Через минуту мы уже выехали из дыма и грохота и быстро спускались по противоположному склону Мэйбюри-Хилл, к Старому Уокингу.
Перед нами расстилался мирный пейзаж: освещенные солнцем пшеничные поля по обеим сторонам дорога и гостиница Мэйбюри с покачивающейся вывеской. Впереди нас ехал доктор в своем экипаже. У подножья холма я оглянулся назад. Густые столбы черного дыма, прорезанные красными языками пламени, поднимались в неподвижном воздухе и отбрасывали черные тени на зеленые вершины деревьев. Дым расстилался далеко на восток и на запад: до сосновых лесов Байфлита на востоке и до Уокинга – на западе. Дорога позади была усеяна беглецами. Глухо, но отчетливо в знойном неподвижном воздухе слышался грохот орудий, иногда прекращавшийся, и непрерывный треск ружей.
Очевидно, марсиане зажигали все, что находилось в сфере действия их теплового луча.
Я плохой кучер, и потому скоро все свое внимание я обратил на лошадь. Когда я снова обернулся, второй холм был весь окутан черным дымом. Я стал подхлестывать лошадь и пустил ее рысью, пока Уокинг и Сэнд не отделили нас от этого смятения и ужаса. Я нагнал и перегнал доктора между Уокингом и Сэндом.
Глава Х. Под грозой
От Мэйбюри-Хилл до Летерхэда почти двенадцать миль. На лугах за Пирфордом пахло сеном, по краям дороги цвела живая изгородь из шиповника. Орудийный гул, гудевший пока мы ехали по Мэйбюри-Хилл, прекратился так же внезапно, как и начался. Мы благополучно добрались до Летерхэда к девяти часам. Я дал лошади отдохнуть около часа, поужинал у родных и передал жену на их попечение.
Жена была молчалива во время дороги и казалась подавленной, точно предчувствуя что-то плохое. Я старался подбодрить ее, говоря, что марсиане привязаны к яме собственной тяжестью и вряд ли смогут оттуда выползти. Она отвечала односложными словами. Если бы не обещание трактирщику, то она уговорила бы меня остаться на ночь в Летерхэде. О, если бы я остался! Она была очень бледна, когда мы расставались.
В течение целого дня я был лихорадочно возбужден. Что-то вроде военной лихорадки, которая овладевает порой цивилизованным обществом, бродило в моей крови, и я был уже доволен, что мне нужно вернуться ночью в Мэйбюри. Я уже боялся, что прекращение ружейной перестрелки означает, что с марсианам покончено. Мне страшно хотелось присутствовать при этом.

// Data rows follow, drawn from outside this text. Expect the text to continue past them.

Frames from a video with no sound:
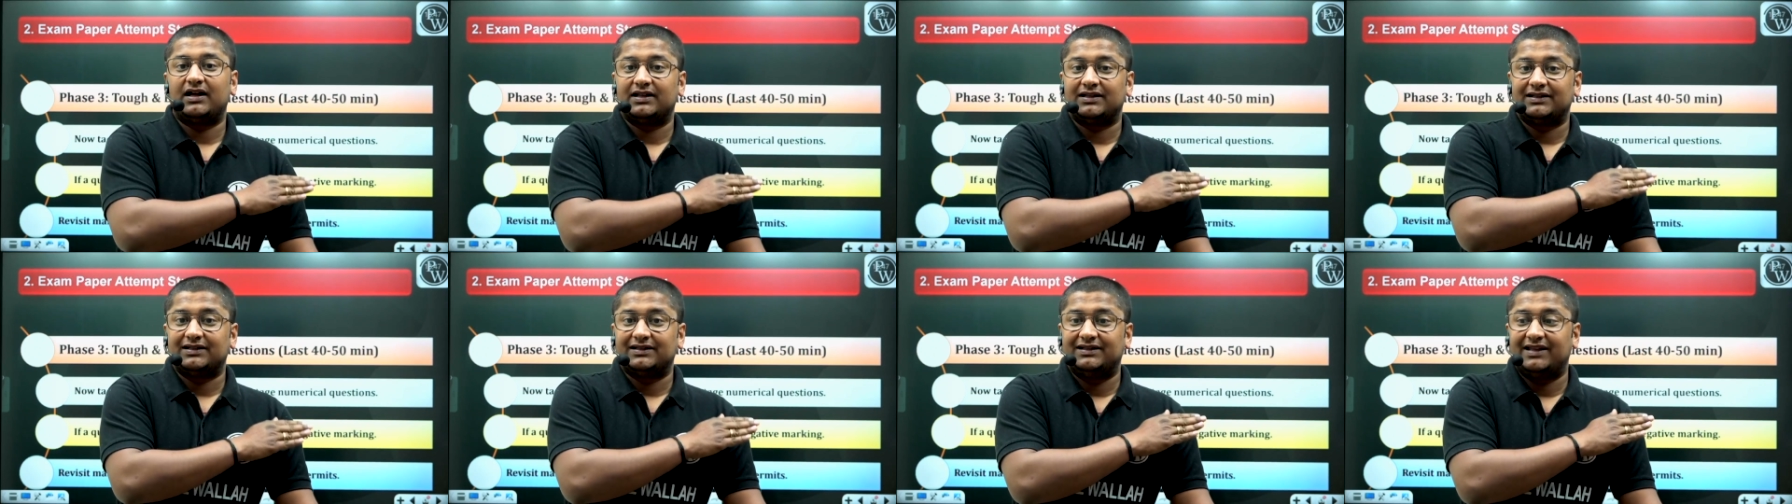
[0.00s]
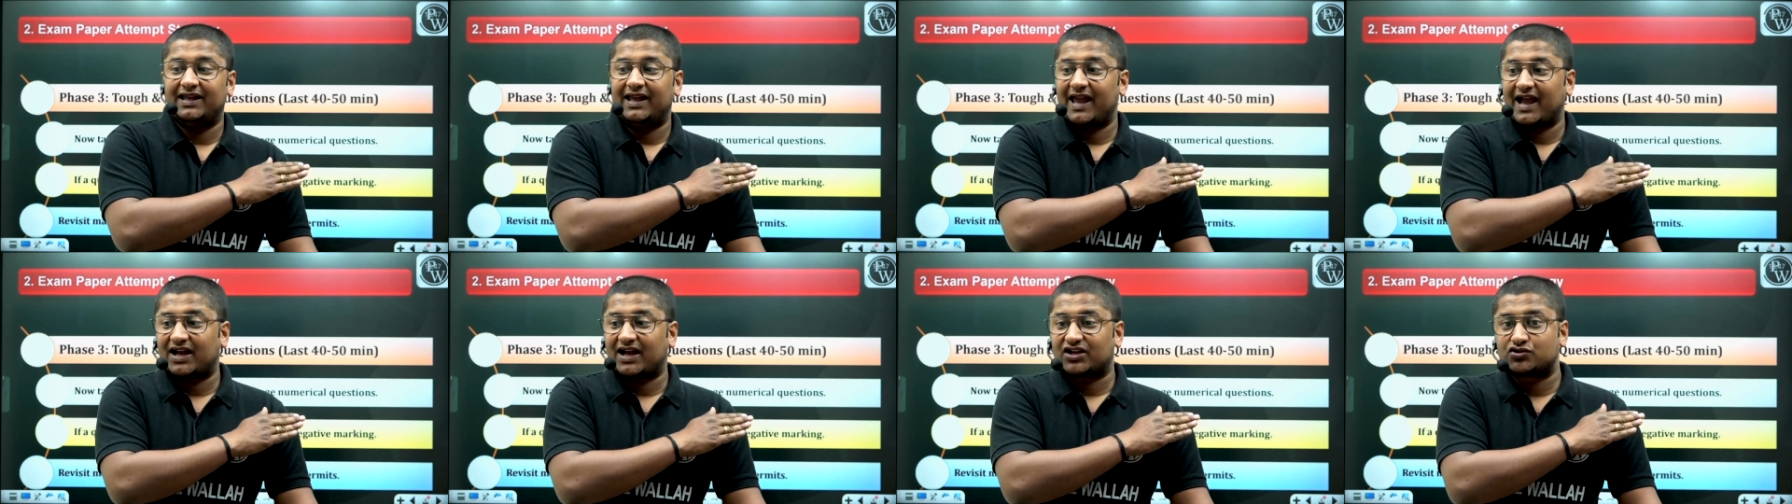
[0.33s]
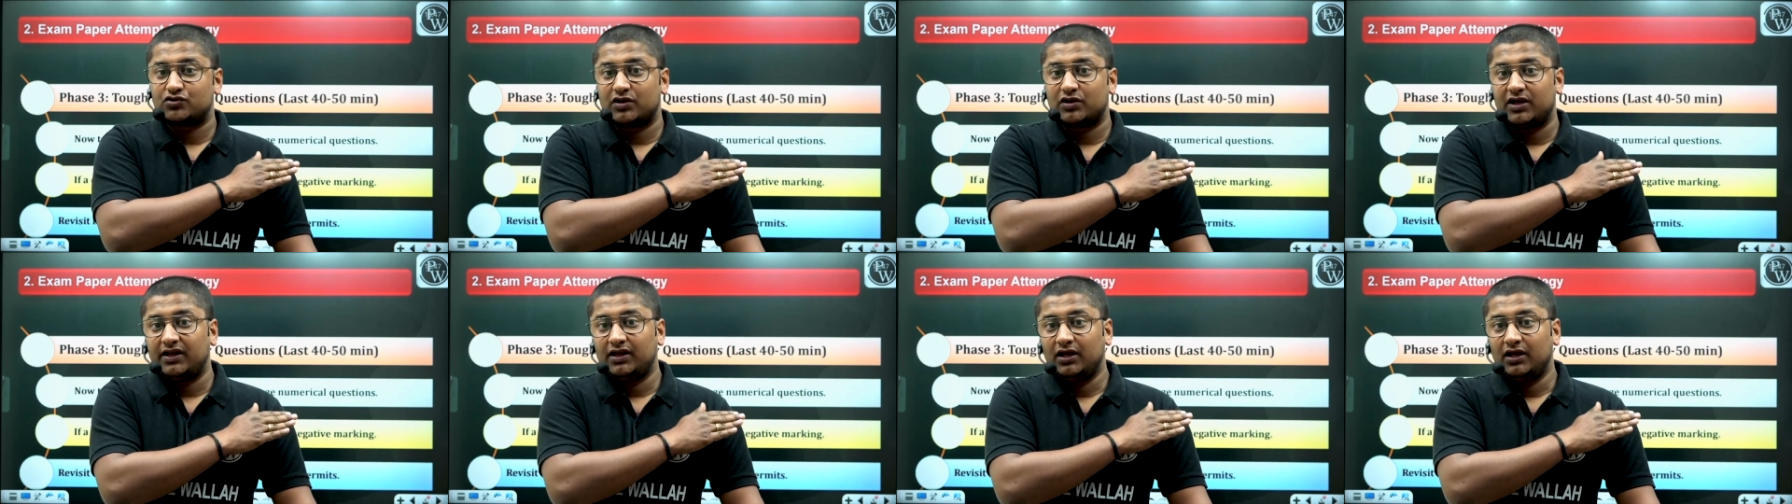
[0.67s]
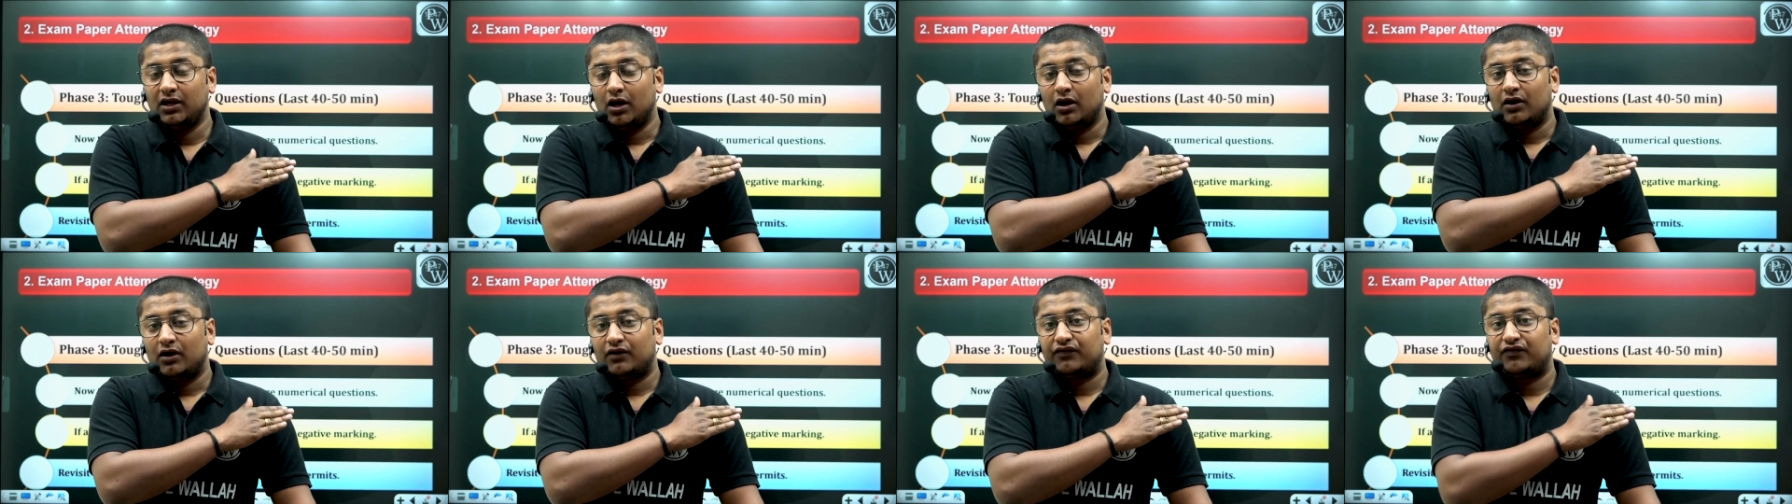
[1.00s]
they actually
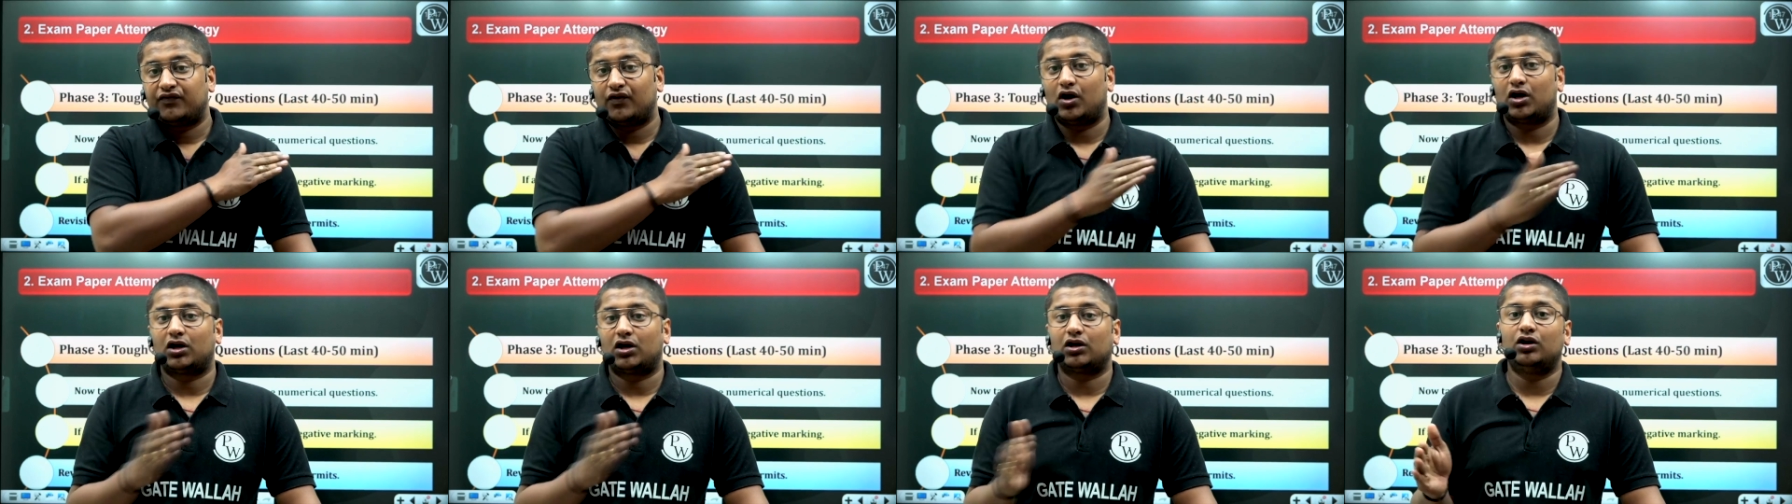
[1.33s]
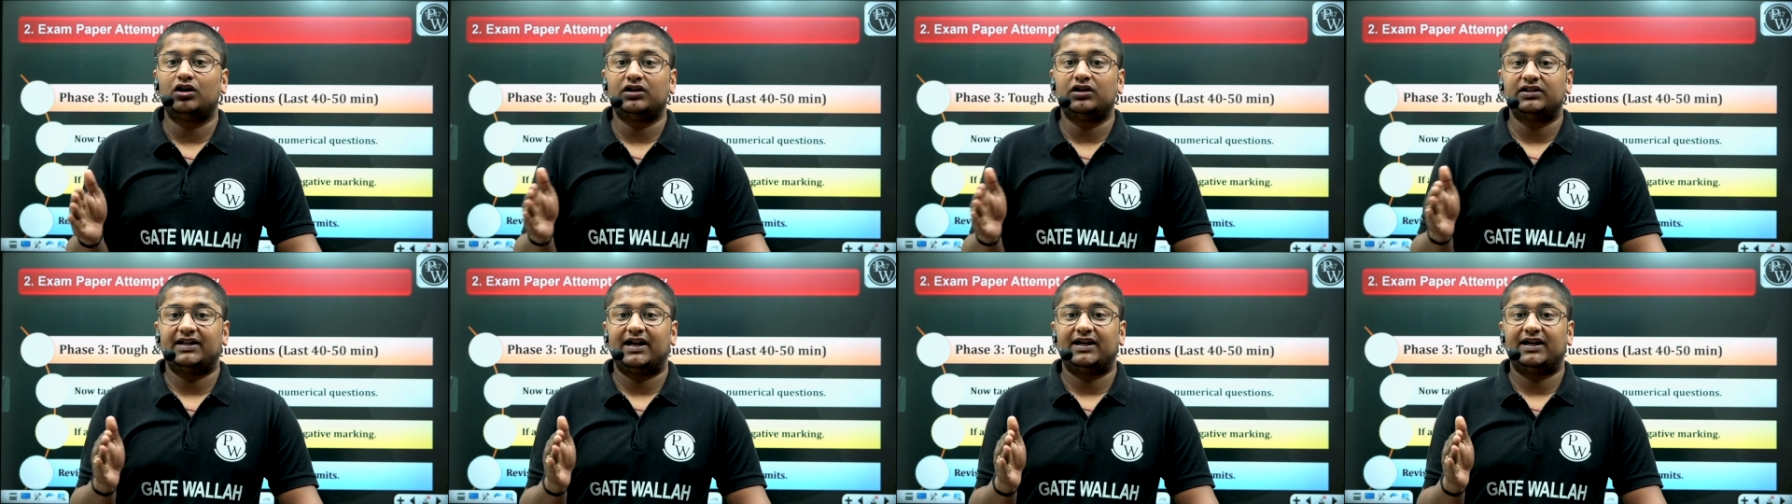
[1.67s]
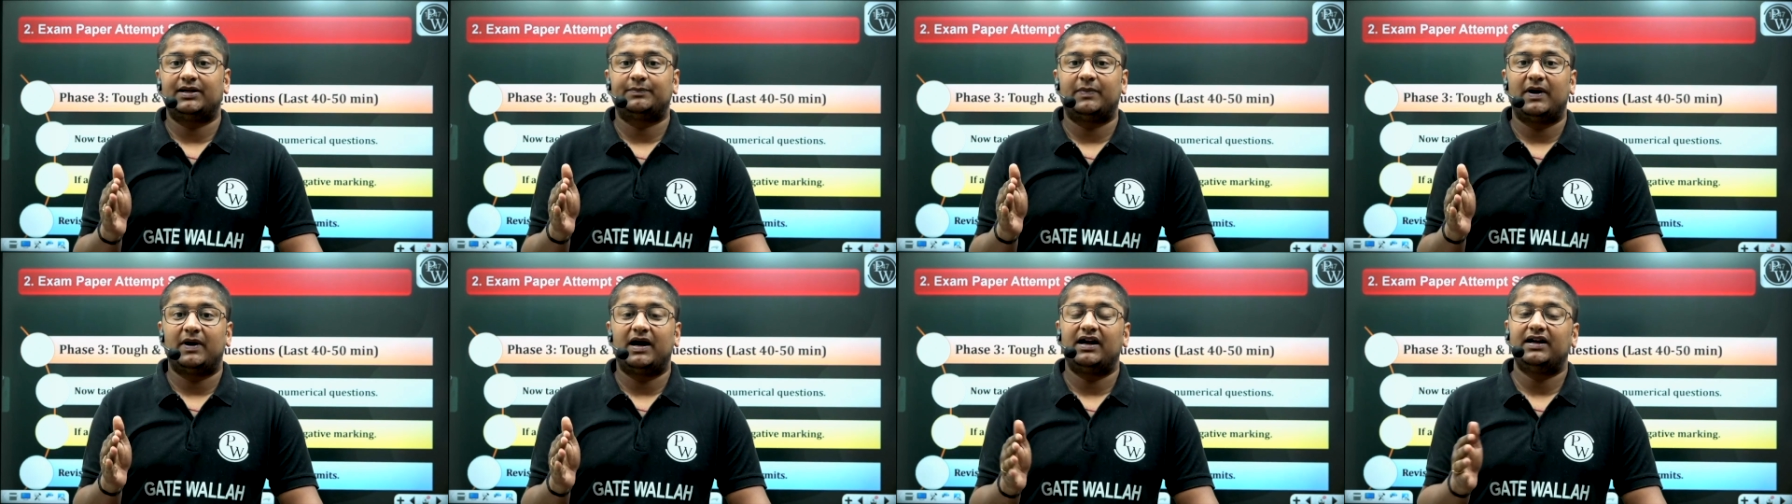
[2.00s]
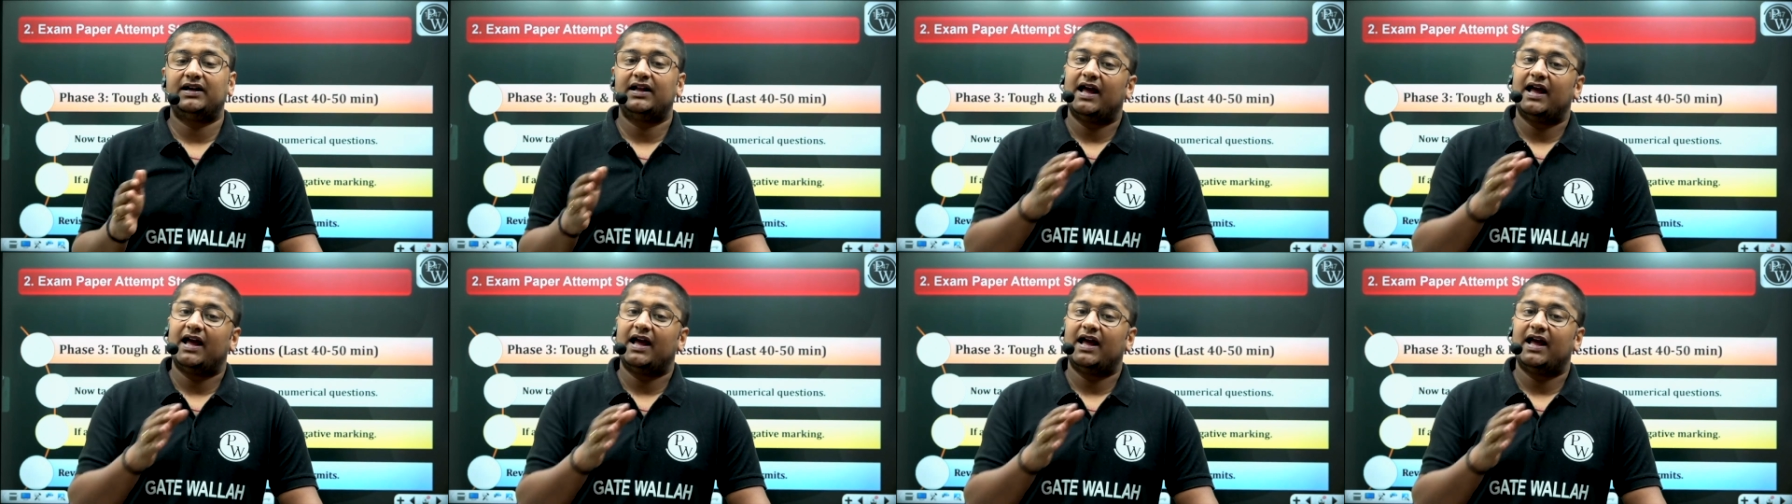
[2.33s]
forgot that part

Выехал я часов в одиннадцать. Ночь была очень темная. Когда я вышел по освещенному коридору из дома кузины, темнота показалась мне кромешной. Было так же жарко и душно, как днем. Вверху быстро неслись облака, хотя не было ни малейшего ветра. Муж моей кузины зажег оба фонаря. К счастью, я хорошо знал дорогу.
Моя жена стояла у освещенной двери и смотрела, как я садился в кабриолет. Потом вдруг повернулась и ушла в дом, оставив родных, желавших мне счастливого пути.

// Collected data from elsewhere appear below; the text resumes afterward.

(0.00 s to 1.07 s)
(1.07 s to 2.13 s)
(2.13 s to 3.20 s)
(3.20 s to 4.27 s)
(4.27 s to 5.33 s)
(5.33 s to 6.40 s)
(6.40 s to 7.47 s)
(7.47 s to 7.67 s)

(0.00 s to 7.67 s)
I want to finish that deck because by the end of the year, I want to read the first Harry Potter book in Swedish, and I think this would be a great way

Я был сначала подавлен дурным настроением жены, но вскоре все мои мысли были заняты марсианами. Тогда я не знал никаких подробностей вечернего сражения, не знал даже, почему оно началось. Проезжая через Окхэм (я поехал по этому пути, а не через Сэнд и Старый Уокинг), я увидел на западном горизонте кроваво-красное зарево, которое по мере моего приближения медленно увеличивалось. Тучи надвигающейся грозы смешивались с клубами черного и красного дыма.

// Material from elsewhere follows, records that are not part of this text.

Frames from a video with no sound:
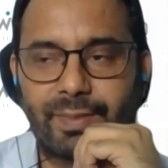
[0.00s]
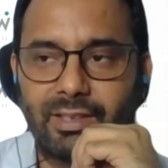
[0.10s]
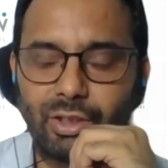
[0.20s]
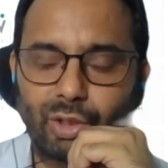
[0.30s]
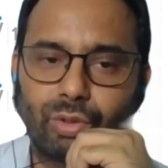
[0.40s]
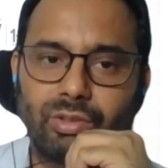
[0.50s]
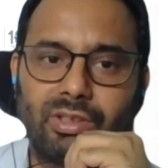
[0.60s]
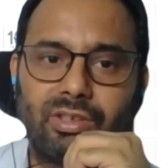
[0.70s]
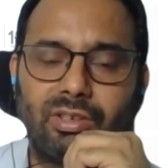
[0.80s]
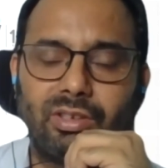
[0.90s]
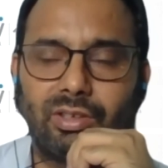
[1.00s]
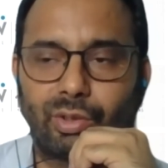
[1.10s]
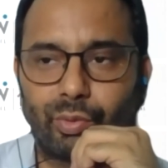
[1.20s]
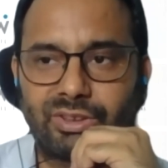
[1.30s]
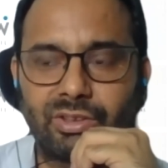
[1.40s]
And the
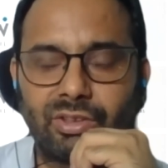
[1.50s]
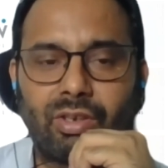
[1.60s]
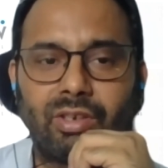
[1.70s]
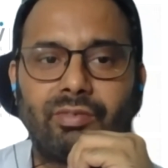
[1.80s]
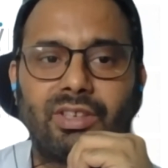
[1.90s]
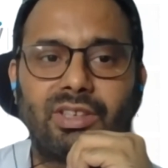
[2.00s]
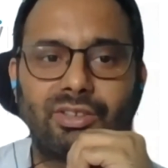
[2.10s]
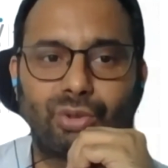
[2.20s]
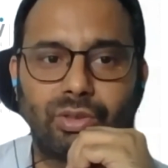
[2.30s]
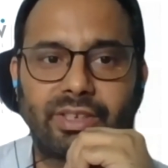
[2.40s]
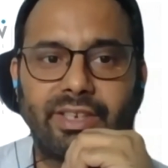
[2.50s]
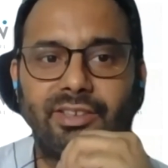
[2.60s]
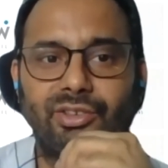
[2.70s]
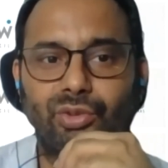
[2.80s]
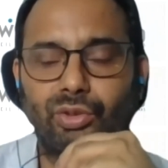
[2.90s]
question on whether
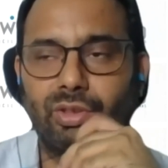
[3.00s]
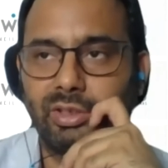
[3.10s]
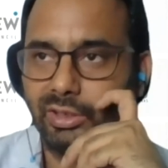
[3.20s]
sugarcane should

На Рипли-стрит никого не было. Селение как бы вымерло, только в нескольких окнах виднелся свет. У поворота дороги к Пирфорду я чуть не наехал на кучку людей, стоявших ко мне спиной. Они ничего не сказали, когда я проезжал мимо. Не знаю, было ли им известно что-нибудь о том, что происходило за холмом. Не знаю также, спали ли мирно в тех безмолвных домах, мимо которых я проезжал, или они стояли пустые и заброшенные во мраке ночи.
От Рипли до Пирфорда я ехал долиной Уэя, где не было видно красного зарева. Но когда я поднялся на небольшой холм за пирфордской церковью, зарево снова появилось, и деревья зашумели под первым порывом надвигавшейся бури. На пирфордской церкви пробило полночь, и впереди на красном фоне четко вырисовывались крыши и деревья Мэйбюри-Хилл.